Wednesday, October 2, 2013

What Ted Cruz didn't tell you in his 21-hour rant...

 First of all, Ted Cruz and the Tea Party have no alternative other than “let private industry take care of health care.”  Insurance companies could care less about your health or health care for the nation.  An insurance company's game is to insure well people who won't make claims.  Big hospital corporations do not want you butting into their practice of charging $1,000 for a procedure that medical experts value at $100.  They do not want anyone, including the government, to question whether or not it's right for them to charge 1/3 of the cost of an expensive machine for one person's use of it.  The big pharmaceutical companies do not want to be required to negotiate the cost of drugs for the citizens of this country with any regulatory body that could diminish the cost of drugs.  The big pharmaceuticals want to keep charging you $100 for a pill you can buy in Canada for $10.  

The Affordable Care Act would change many of these abuses.

Ted Cruz will not mention the fact that the Affordable Care Act--“Obamacare”--forces insurance companies to sell you insurance even though you or your child have a pre-existing condition.  A host of highly-paid special interest lobbyists, being defended by Ted Cruz, would like to continue pushing their policy to drop you from insurance coverage should you have the audacity to actually use it.  Few others than Cruz would even attempt to make the argument that it is fair for you to pay health insurance for 20-30 years, and then when you have a serious illness, the company should be able to drop you from coverage.  Many parents who have good coverage would like their children to remain covered under the parents' plan so the children have time to obtain, for example, a graduate degree in college.  Ted Cruz would take that option away.
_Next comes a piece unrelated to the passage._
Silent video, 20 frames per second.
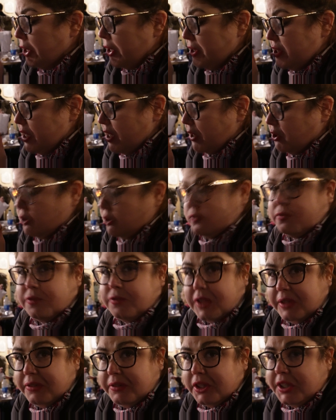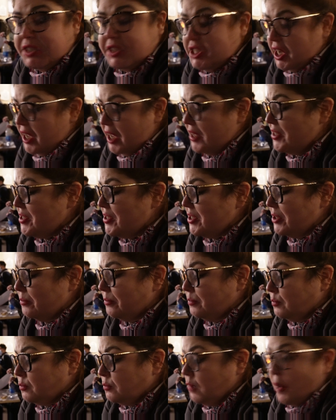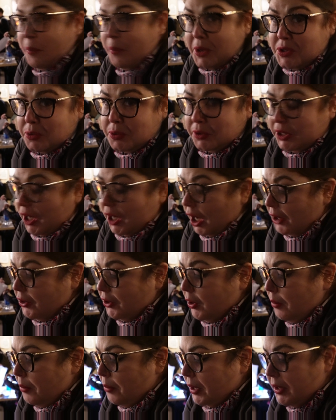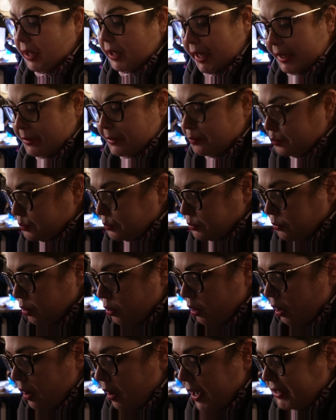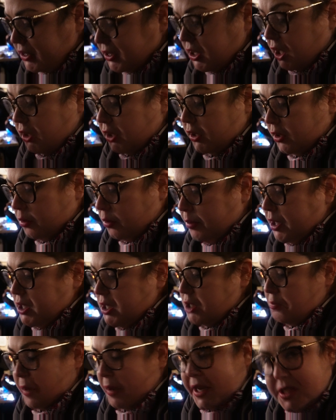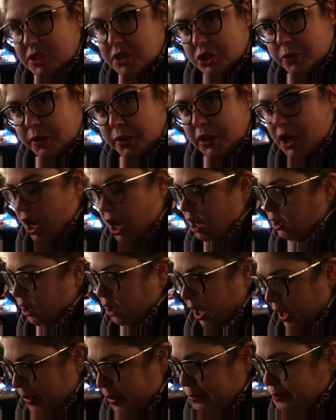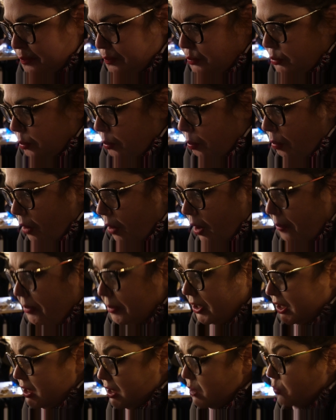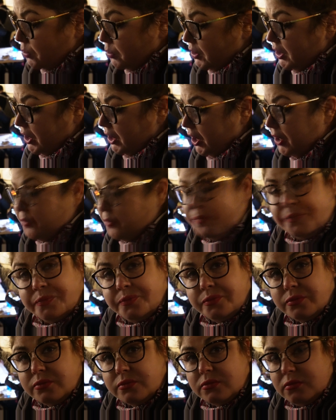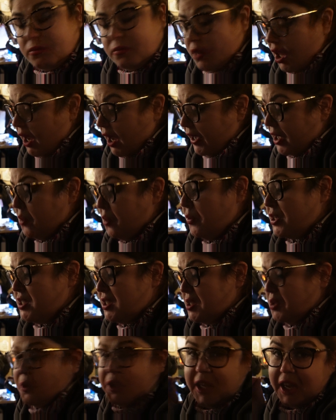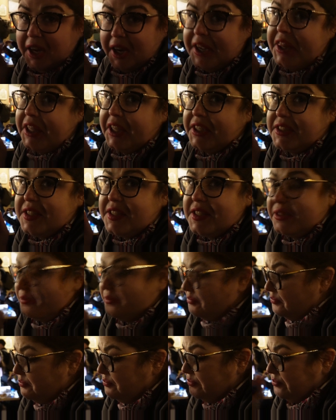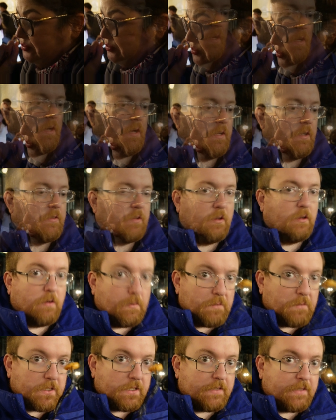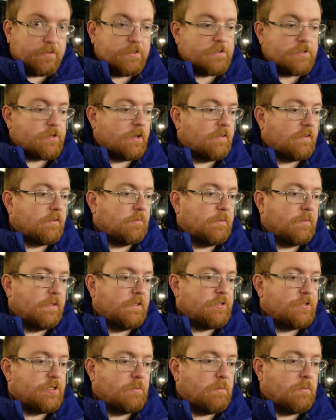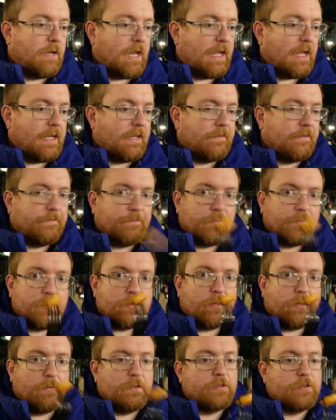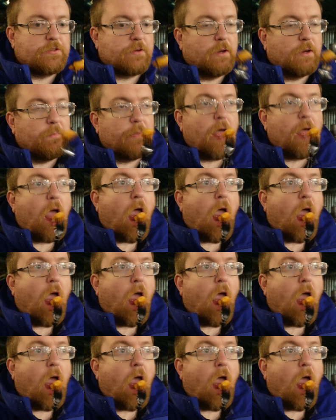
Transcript: There's actual flavor, taste. I'm also really hungry, but like, there's a little bit of spice to it, not a lot. It is really good. I can't wait to see what Gary thinks. So I'm gonna try some of the jambalaya. I'm gonna start with the shrimp.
Cruz and company seem to think it is a great system for those without any other alternative simply to go to the emergency room for any type of care, particularly for children who need attention.  They won't tell you this is the most expensive method of health care ever conceived in the mind of man--and you pay for it out of your pocket, if you pay for your health care as you go along, or have insurance to cover your needs.  Cruz and his billionaire backers want to create a fog of lies and cloud over the truth about the Affordable Care Act.  If one can pierce this fog, "Obamacare"--the Affordable Care Act--will be revealed as having a solid basis.  The cost of health care, particularly in the form of medical insurance, is out of control.  Decent health care is beyond the reach of millions of Americans--with Texas leading the U.S. in the number of citizens uninsured and without adequate medical care.  Uncompensated health care at emergency rooms in Texas alone this past year exceeded $15 billion.  Hospitals do not pay this bill.  They simply add it to the cost of your insurance or to the cost of your visit to the emergency room when you pay cash.

Getting everyone covered will increase the pool of people paying for health care in this country; and, ultimately, it will reduce the cost for us all.  Mandatory health care coverage demands personal responsibility to pay when we are in need of care and not palm off the cost onto our fellow citizens.  The spiraling cost of health care adds virtually nothing to our gross national product and will eventually cause serious damage to our country's economy.  It is already causing serious damage to many households in the United States.  

Hardworking American families should not have to face bankruptcy when misfortune falls and causes them to suffer devastating illnesses, death and desperation. 

Our current health care delivery system makes me think of those pickup trucks I see on the road where the owners have raised the level of the truck so that the running board is about chest high on a full-grown man.  Auto companies have spent billions of dollars designing automobiles and trucks to be comfortable and user friendly to the greatest number of people.  I do not dispute that a big, brawny pickup truck with a strong engine and the ability to go perhaps where other vehicles cannot go can be a powerful thing to behold--just as our technical machinations and medical achievements in this country may be so bold as to inspire wonder.  Unfortunately, like the jacked-up pickup truck, not everyone can climb into the cab.